The Israelites as a whole were blinded and therefore not “chosen” by God to receive the revelation of truth. Hence, only the remnant were actually “chosen,” and these were the only ones who would return to God (in the present age). It is inaccurate, then, to say that “the Jews are God’s chosen people,” or even to say that the Israelites are chosen on the basis of their genealogy. What distinguished the remnant was their faith, not their genealogy.
The faithful remnant in Elijah’s day consisted of 7,000 Israelites. But the returning remnant in Isaiah’s prophecy includes “others” (Isaiah 56:8), that is, foreigners who would also return to God by faith in Jesus Christ. In this way, God’s house could become a house of prayer for all.

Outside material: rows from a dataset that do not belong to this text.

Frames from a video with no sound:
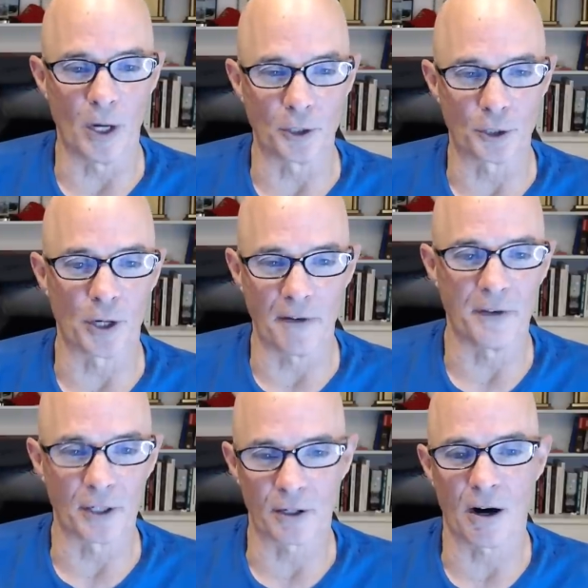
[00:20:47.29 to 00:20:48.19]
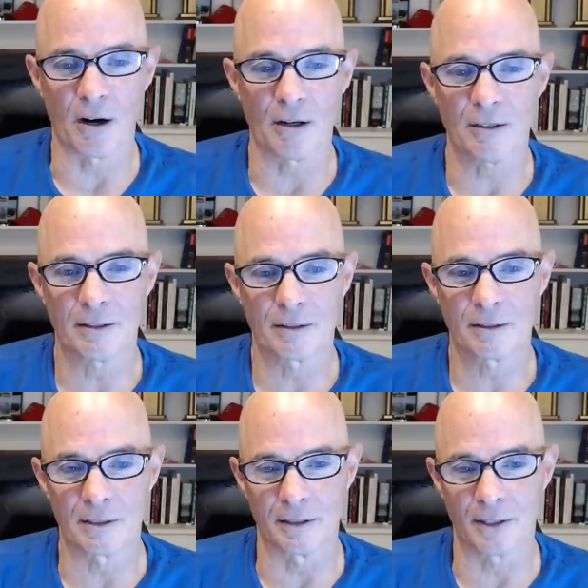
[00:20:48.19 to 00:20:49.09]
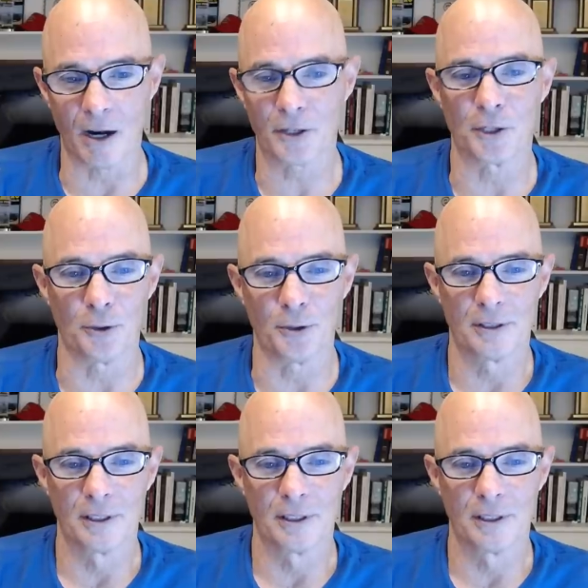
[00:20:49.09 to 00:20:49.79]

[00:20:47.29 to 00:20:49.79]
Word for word: you're driving your car to talk to you.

Because these foreigners are no longer outside of the commonwealth of Israel (Eph. 2:12, 19), but are fellow-citizens, it is clear that the term Israel has to do with national citizenship. It is not to be viewed as a racial term but as a nationality, so to speak, that includes people “from every tribe and tongue and people and nation” (Rev. 5:9).
Jacob was not born an Israelite. His genetics did not change when he received the name Israel. In the end, all must become fellow citizens of Israel, and they must do so by following Jacob’s example.